И катино сердце взлетает, будто парус, поймавший ветер.
* * *И все-таки она уходит от паладина своего, уходит к своему дьяволу. Потому что выбор между рыцарем и негодяем всегда не в пользу рыцаря — что в любви, что на войне. Разве что негодяем окажется рыцарь. Как Ланселот, потерявший свой Грааль, прелюбодействующий с Гиневрой, лгущий ради любви и греха — снова, и снова, и снова.
«Садитесь за прялку, — сказал сатана, —
И вырастет башня из веретена.
Там кривда бела будет, правда — черна;
Там с другом сердечным вам жизнь суждена».[51]
Нет тебе спасения от лжи, королева, хоть ты останься с Артуром, хоть сбеги с Ланселотом, хоть выходи за Мордреда.[52] Ложь под ногами твоими и над головой твоей, ложью ты дышишь и ложью укрываешься. Иди к дьяволу, вернись в ад, по широкому кругу винтовой лестницы, началом гигантской пружины падающей в немыслимую глубину — вниз, вниз, вниз, в основание часов.
Часами, отсчитывающими время, была сама земля. Преисподняя была пружиной их, источником их энергии. А небеса были рукой, на которую часы надеты. И только обладателя руки часы никогда не видели, да и небеса знали о нем не слишком много — лишь то, что он где-то рядом и повелевает всем.
Катя ползет по ступенькам, преодолевая виток за витком, плечом задевая выкрошенный камень, стараясь держаться подальше от пропасти, из которой сочится наверх сухой, колкий воздух с запахом паучьих тенёт и смертной боли. Именно здесь, в лестничном круженье она понимает: у ада нет врат. Как и у рая.
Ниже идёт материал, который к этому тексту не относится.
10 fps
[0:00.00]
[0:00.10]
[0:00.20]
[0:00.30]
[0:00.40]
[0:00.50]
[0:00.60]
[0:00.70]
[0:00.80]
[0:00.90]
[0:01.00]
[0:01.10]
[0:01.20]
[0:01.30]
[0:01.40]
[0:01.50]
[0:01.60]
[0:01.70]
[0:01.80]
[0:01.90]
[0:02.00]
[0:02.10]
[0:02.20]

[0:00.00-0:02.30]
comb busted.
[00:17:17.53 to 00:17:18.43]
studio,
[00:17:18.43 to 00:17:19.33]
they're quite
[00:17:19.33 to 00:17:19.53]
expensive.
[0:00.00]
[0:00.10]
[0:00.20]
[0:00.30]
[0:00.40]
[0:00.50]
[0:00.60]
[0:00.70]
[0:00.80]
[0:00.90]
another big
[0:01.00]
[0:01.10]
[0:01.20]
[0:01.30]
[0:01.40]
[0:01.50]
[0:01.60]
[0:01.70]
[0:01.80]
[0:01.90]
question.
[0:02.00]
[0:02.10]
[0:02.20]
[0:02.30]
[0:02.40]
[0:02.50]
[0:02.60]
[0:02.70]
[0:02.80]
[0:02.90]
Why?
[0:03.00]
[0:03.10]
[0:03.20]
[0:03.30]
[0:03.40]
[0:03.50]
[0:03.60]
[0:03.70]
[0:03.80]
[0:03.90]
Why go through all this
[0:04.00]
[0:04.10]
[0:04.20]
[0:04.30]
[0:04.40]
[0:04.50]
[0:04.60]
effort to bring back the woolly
Ни врат, ни решеток, ни Цербера, ни святого Петра — ничего нет. Ну, может, Цербер с Петром есть, но заняты они совсем не тем, что приписывают легенды. Ни преисподней, ни райским кущам не нужны заборы, охранники, периметр. Готов прийти — приходи и оставайся. Решился уйти — иди, кто тебя держит. Весь вопрос в том, уйдешь ли ты, как собирался, или ступишь за порог, поблукаешь и вернешься — по кругу, по широкому кругу танца стрелок на земных часах. Вот она, Катерина, возвращается. И уже не первый раз. Далеко не первый.
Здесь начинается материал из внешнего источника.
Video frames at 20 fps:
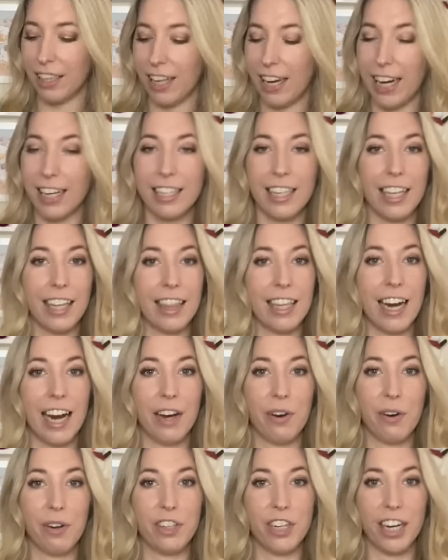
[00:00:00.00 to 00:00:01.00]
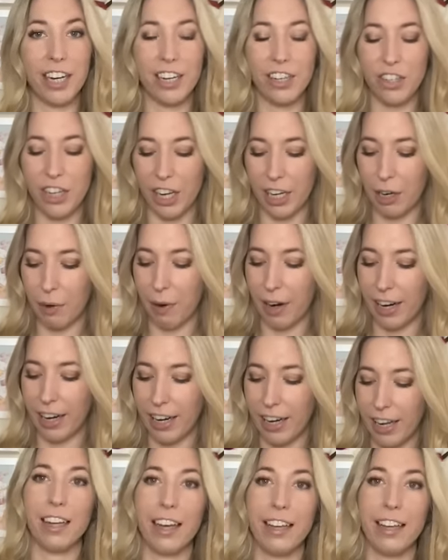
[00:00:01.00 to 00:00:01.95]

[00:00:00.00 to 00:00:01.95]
the next thing that i crocheted in january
Тянет ее сюда, под землю, тянет. Точно змею или дракайну,[53] волокущую за собой тяжкий чешуйчатый хвост грехов и лжей. Забиться в нору, переждать гнев, переспать боль, пережить стыд. И чем чище была очередная прожитая жизнь, тем гаже пятна от немногих грехов, тем мучительнее тяга в темные недра, в земляной запах, в сыростью истекающие стены: не трожьте, не зовите, не поднимайте из дремы. Спать хочу, свернуть угольно-блестящие кольца вокруг всей геенны, пружинки моей ненаглядной, лабиринта моего родного — и так замереть, редко-редко дыша в уроборическом вещем сне, провидя будущее и ужасаясь ему не меньше, а, пожалуй, даже больше, чем прошлому.
В покоях Денницы неуютно. Есть такие пышные апартаменты, в которых не зазорно проживать и королю, но не выжить и летучей мыши. Само собой, в них имеются циклопический камин и бескрайняя кровать под балдахином. То же и здесь: камин, испускающий волны жара, которые тянутся горячими опахалами, но остывают, не досягая ни стен, ни потолка; вытертая тяжелая сень над кроватью, скрывающая в тени лицо того, кто лежит, раскинувшись в простынях морской звездой; вечная темень за окном — а может, и не окно это вовсе, витражные стеклышки прямо на стену положены, сверкают отблесками свечей, будто звериные глаза из чащи, каждое твое движение подмечают.